Collected data:
===

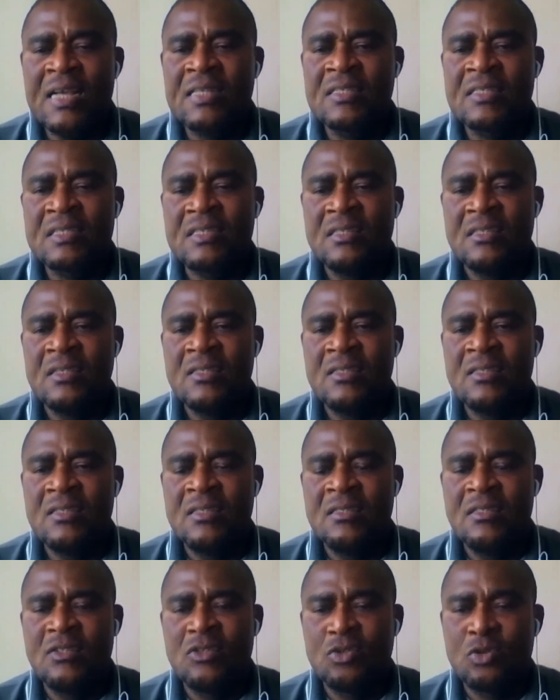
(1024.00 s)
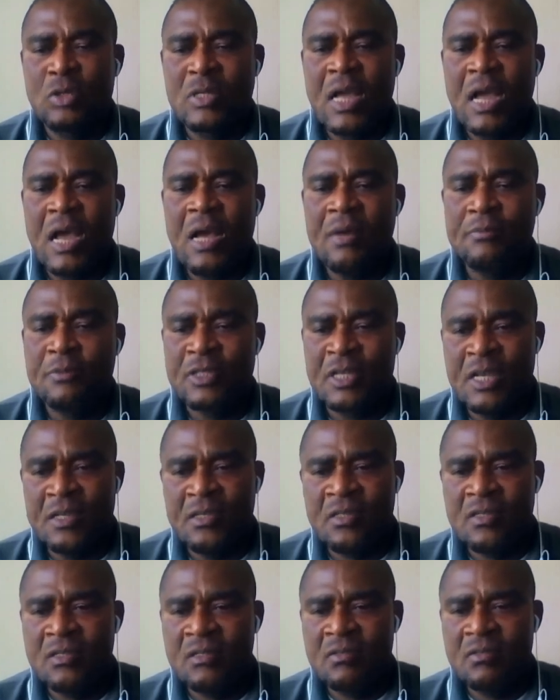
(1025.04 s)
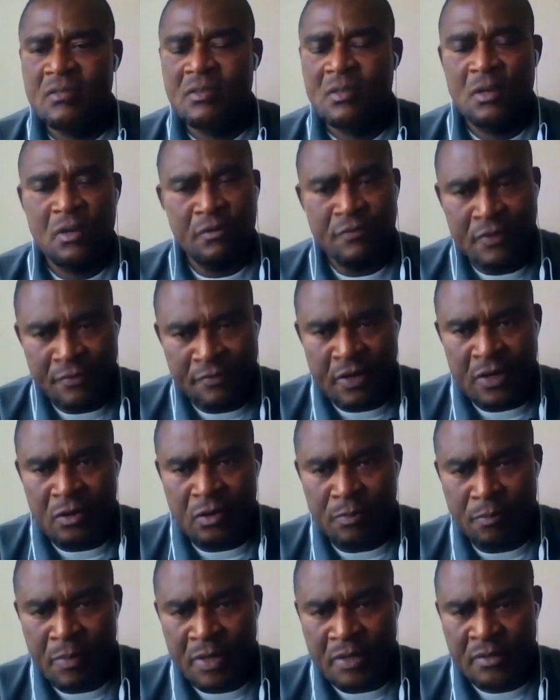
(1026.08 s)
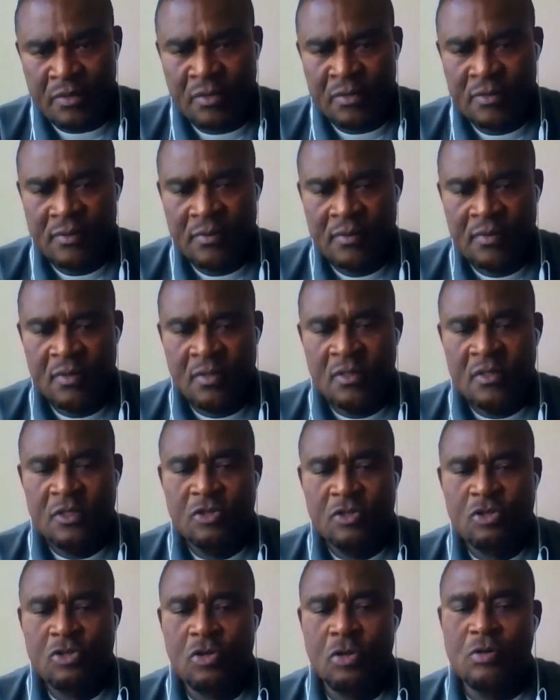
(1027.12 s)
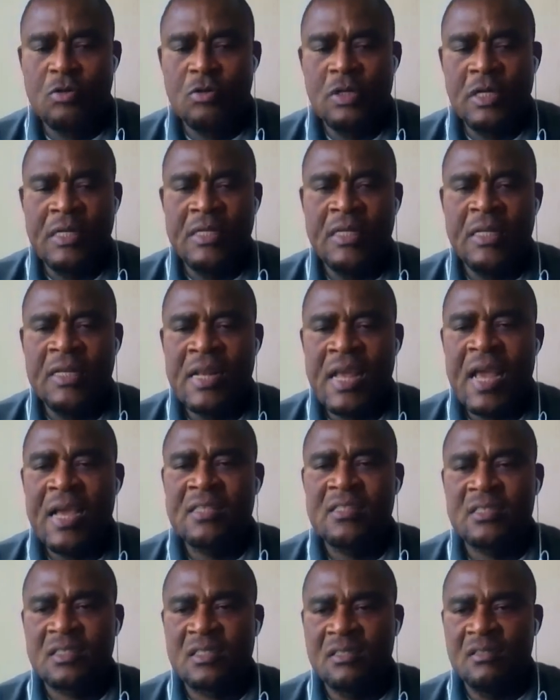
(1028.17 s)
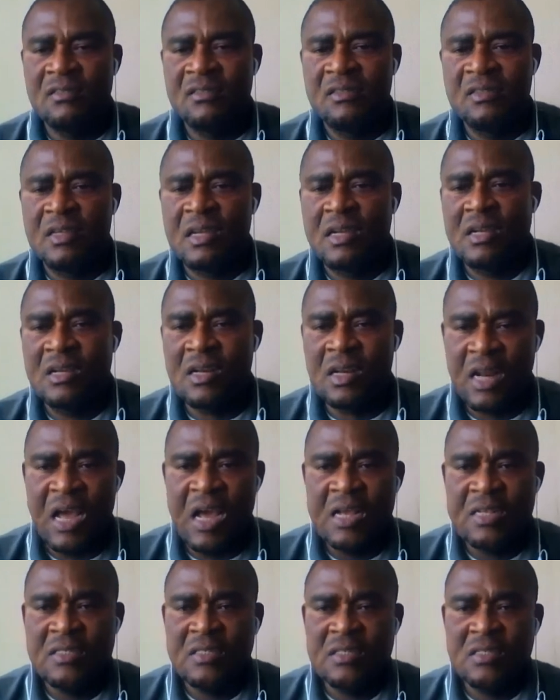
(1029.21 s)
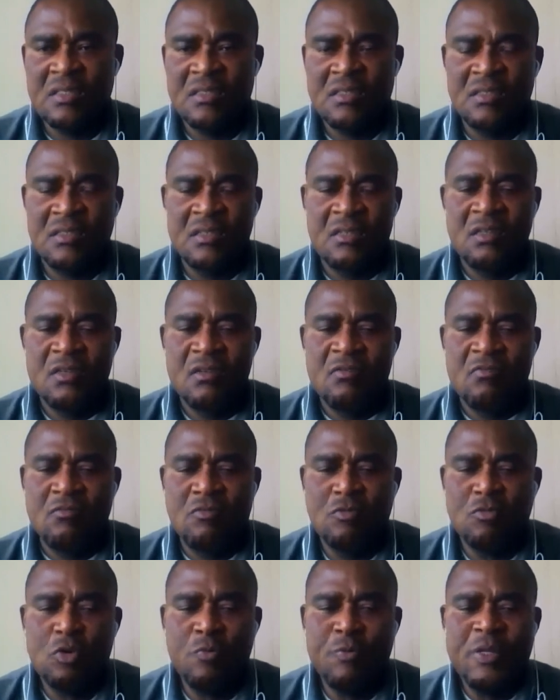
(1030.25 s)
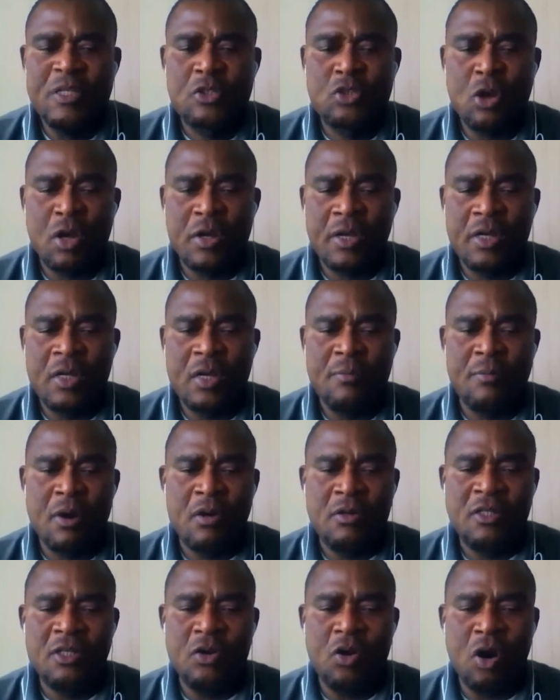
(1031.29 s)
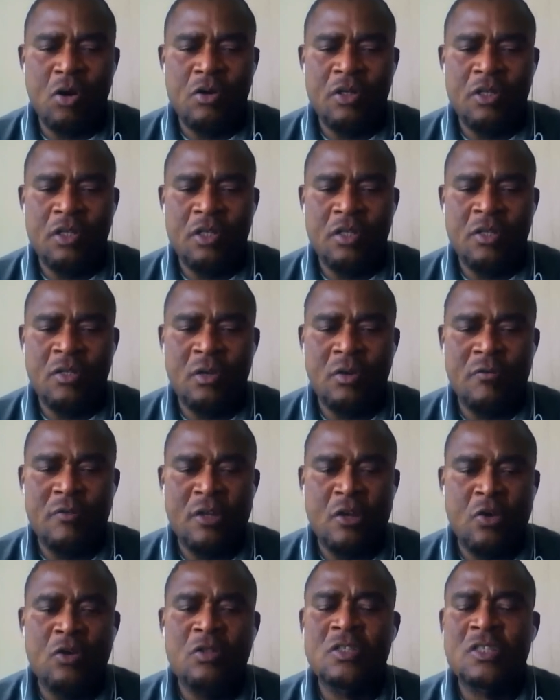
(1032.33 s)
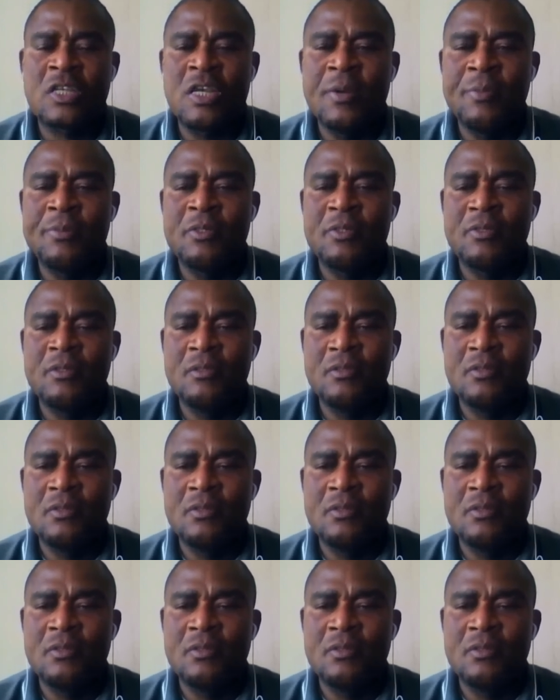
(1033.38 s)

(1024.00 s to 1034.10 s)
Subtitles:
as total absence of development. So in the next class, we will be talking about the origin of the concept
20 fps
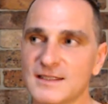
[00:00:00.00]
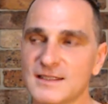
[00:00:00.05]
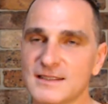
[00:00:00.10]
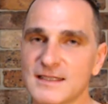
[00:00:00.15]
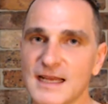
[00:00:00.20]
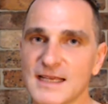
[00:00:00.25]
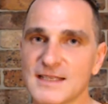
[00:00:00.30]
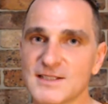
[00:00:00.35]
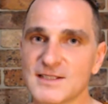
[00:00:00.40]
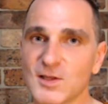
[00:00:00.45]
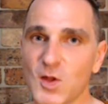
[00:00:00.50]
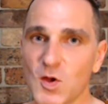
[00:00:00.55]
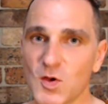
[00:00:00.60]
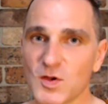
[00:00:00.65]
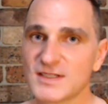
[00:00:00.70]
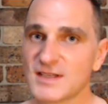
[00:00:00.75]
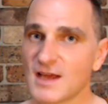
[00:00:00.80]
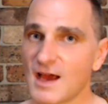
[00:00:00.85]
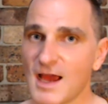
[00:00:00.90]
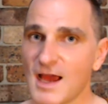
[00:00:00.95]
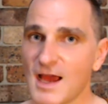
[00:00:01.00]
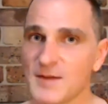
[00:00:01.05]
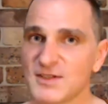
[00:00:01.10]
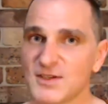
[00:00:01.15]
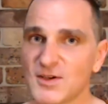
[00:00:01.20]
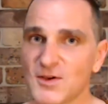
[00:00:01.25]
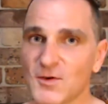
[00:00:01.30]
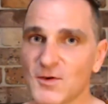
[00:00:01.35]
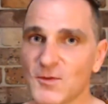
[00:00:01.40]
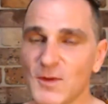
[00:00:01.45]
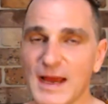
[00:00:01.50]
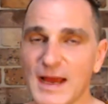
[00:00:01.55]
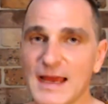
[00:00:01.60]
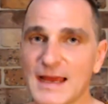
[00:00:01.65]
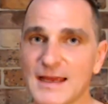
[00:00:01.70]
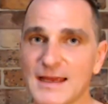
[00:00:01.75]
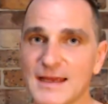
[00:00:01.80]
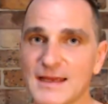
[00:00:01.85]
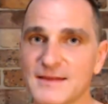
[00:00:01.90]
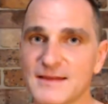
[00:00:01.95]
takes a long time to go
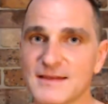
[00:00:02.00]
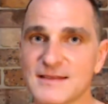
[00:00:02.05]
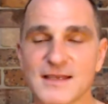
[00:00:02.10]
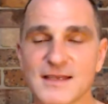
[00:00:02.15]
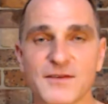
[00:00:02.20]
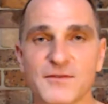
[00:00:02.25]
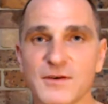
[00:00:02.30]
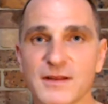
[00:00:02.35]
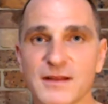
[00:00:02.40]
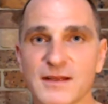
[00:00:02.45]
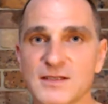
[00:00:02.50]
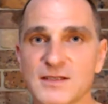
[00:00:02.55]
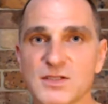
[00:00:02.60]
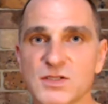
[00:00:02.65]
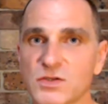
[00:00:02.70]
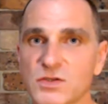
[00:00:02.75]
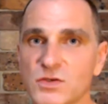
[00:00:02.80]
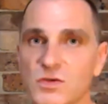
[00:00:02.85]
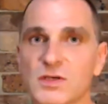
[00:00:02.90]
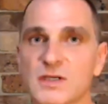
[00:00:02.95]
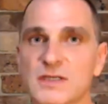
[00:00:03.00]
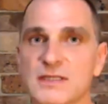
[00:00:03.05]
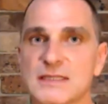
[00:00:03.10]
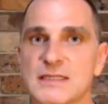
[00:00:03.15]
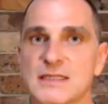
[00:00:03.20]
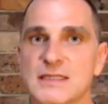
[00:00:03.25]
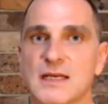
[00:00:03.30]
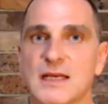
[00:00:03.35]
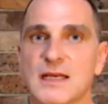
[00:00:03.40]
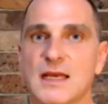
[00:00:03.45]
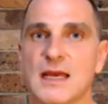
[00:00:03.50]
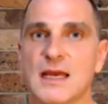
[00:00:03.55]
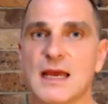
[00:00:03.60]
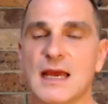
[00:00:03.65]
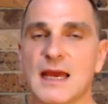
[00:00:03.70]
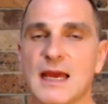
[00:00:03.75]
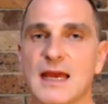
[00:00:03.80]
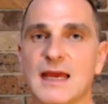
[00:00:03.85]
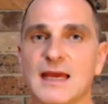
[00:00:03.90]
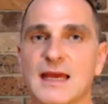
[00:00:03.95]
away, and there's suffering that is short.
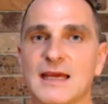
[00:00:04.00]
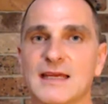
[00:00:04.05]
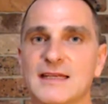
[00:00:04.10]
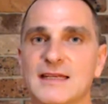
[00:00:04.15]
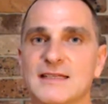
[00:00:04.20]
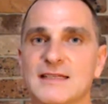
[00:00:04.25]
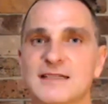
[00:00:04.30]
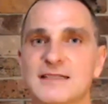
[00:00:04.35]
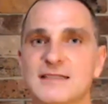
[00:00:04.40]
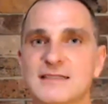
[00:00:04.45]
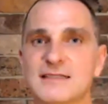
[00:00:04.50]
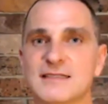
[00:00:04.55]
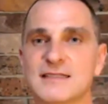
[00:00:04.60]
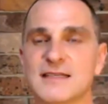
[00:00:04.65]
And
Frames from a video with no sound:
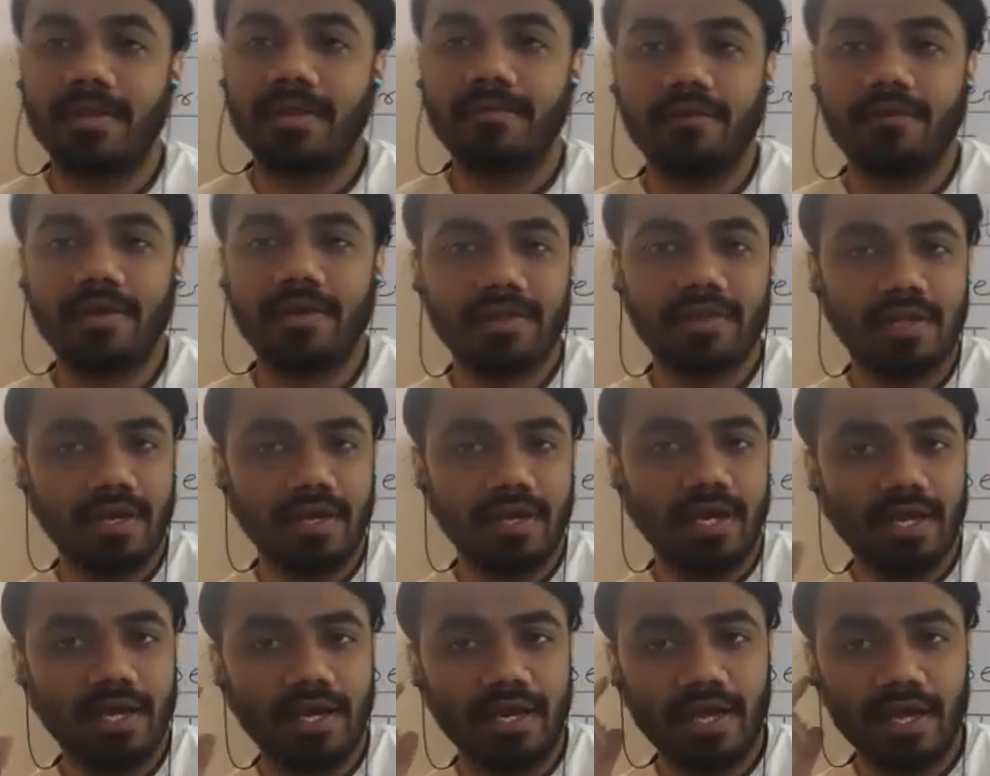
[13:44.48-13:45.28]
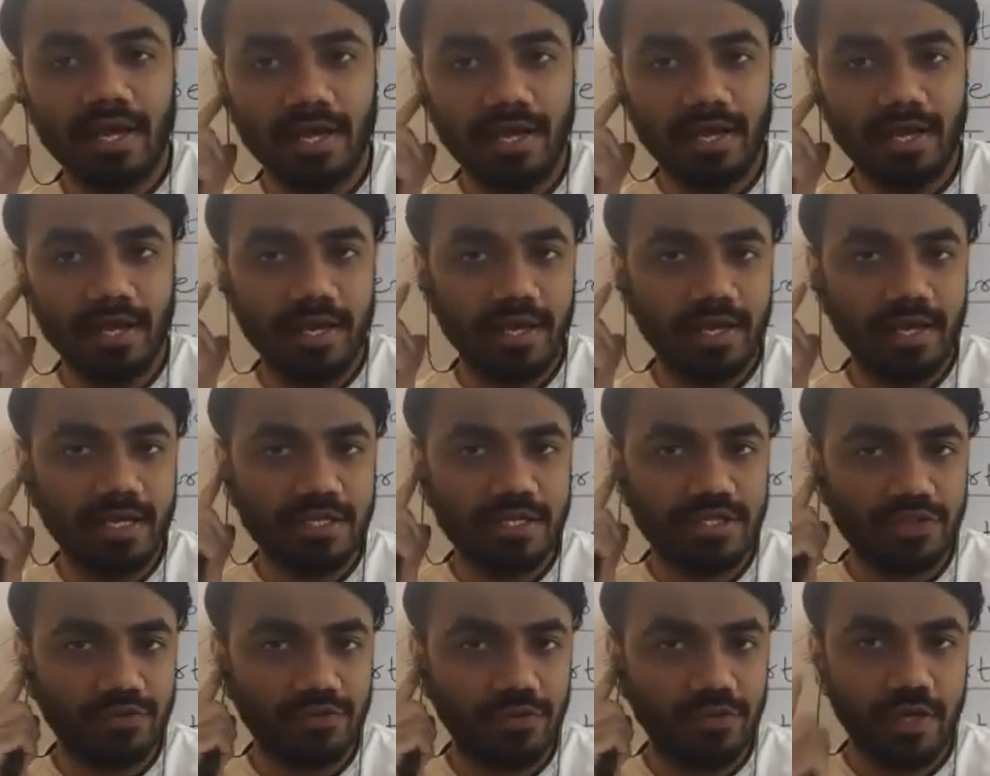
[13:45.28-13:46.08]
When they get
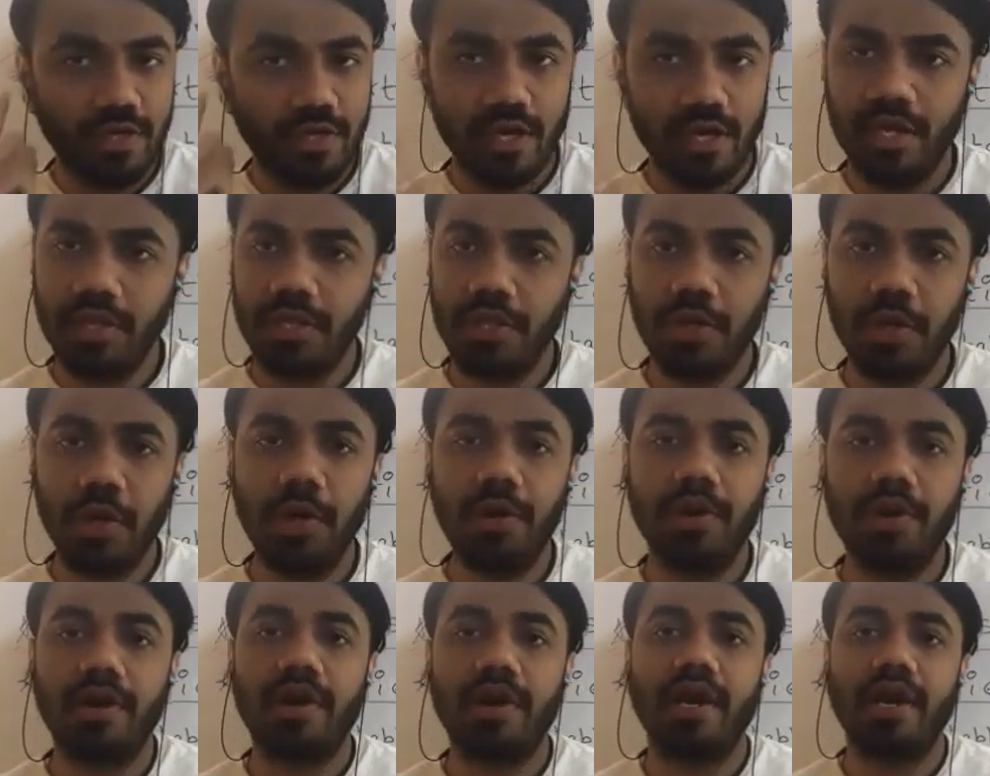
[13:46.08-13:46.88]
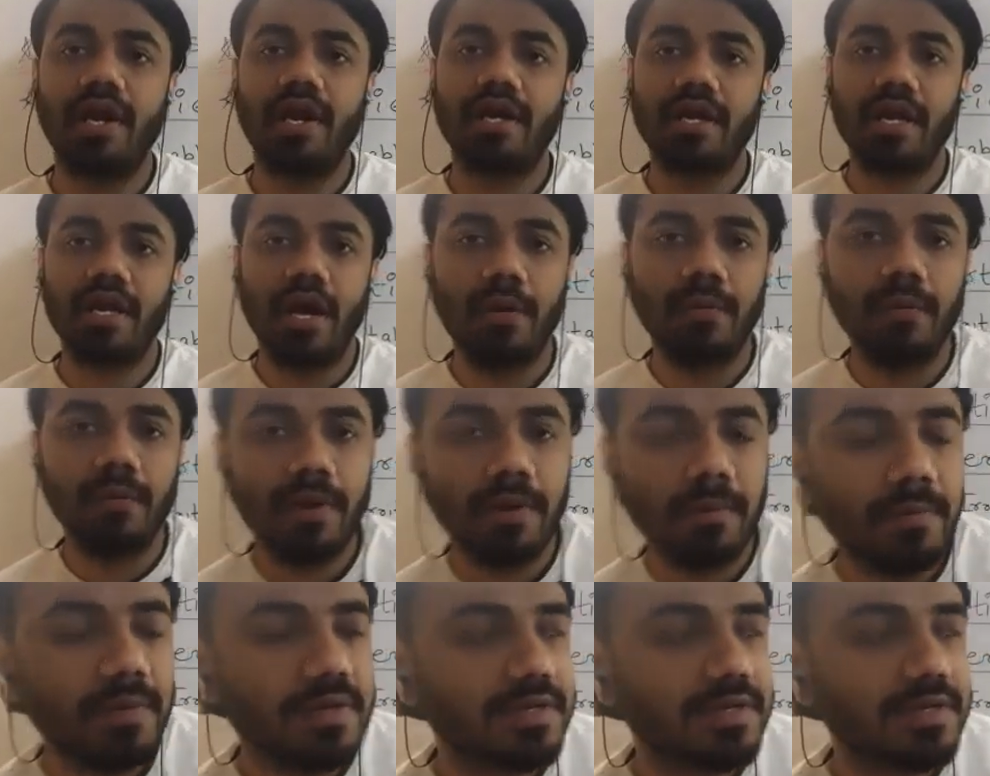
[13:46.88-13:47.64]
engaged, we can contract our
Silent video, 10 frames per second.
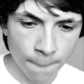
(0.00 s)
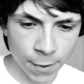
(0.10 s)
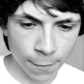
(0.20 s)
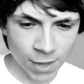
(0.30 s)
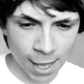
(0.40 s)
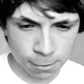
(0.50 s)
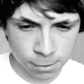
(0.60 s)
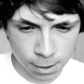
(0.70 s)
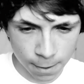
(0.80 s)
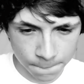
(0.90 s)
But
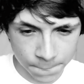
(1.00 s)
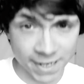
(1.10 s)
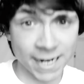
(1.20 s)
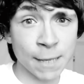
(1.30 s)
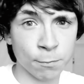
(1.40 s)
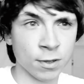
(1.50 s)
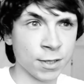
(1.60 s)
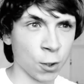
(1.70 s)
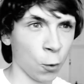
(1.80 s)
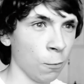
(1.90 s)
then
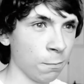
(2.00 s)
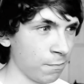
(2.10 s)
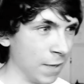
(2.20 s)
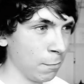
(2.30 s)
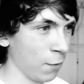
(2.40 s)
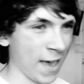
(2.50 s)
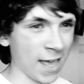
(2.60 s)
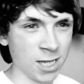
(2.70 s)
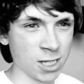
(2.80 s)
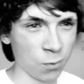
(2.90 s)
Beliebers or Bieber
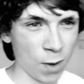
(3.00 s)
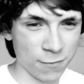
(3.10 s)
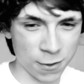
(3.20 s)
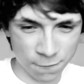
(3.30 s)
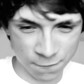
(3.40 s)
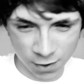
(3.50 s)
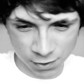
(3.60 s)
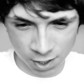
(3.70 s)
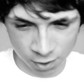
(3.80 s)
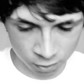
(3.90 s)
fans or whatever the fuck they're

===

### EXERCISE
Repeat only the lines from the one holding "[00:00:03.60]" through the last line of the data, inclusive. Keep the pictures out.

### EXERCISE RESPONSE
[00:00:03.60]
[00:00:03.65]
[00:00:03.70]
[00:00:03.75]
[00:00:03.80]
[00:00:03.85]
[00:00:03.90]
[00:00:03.95]
away, and there's suffering that is short.
[00:00:04.00]
[00:00:04.05]
[00:00:04.10]
[00:00:04.15]
[00:00:04.20]
[00:00:04.25]
[00:00:04.30]
[00:00:04.35]
[00:00:04.40]
[00:00:04.45]
[00:00:04.50]
[00:00:04.55]
[00:00:04.60]
[00:00:04.65]
And
Frames from a video with no sound:
[13:44.48-13:45.28]
[13:45.28-13:46.08]
When they get
[13:46.08-13:46.88]
[13:46.88-13:47.64]
engaged, we can contract our
Silent video, 10 frames per second.
(0.00 s)
(0.10 s)
(0.20 s)
(0.30 s)
(0.40 s)
(0.50 s)
(0.60 s)
(0.70 s)
(0.80 s)
(0.90 s)
But
(1.00 s)
(1.10 s)
(1.20 s)
(1.30 s)
(1.40 s)
(1.50 s)
(1.60 s)
(1.70 s)
(1.80 s)
(1.90 s)
then
(2.00 s)
(2.10 s)
(2.20 s)
(2.30 s)
(2.40 s)
(2.50 s)
(2.60 s)
(2.70 s)
(2.80 s)
(2.90 s)
Beliebers or Bieber
(3.00 s)
(3.10 s)
(3.20 s)
(3.30 s)
(3.40 s)
(3.50 s)
(3.60 s)
(3.70 s)
(3.80 s)
(3.90 s)
fans or whatever the fuck they're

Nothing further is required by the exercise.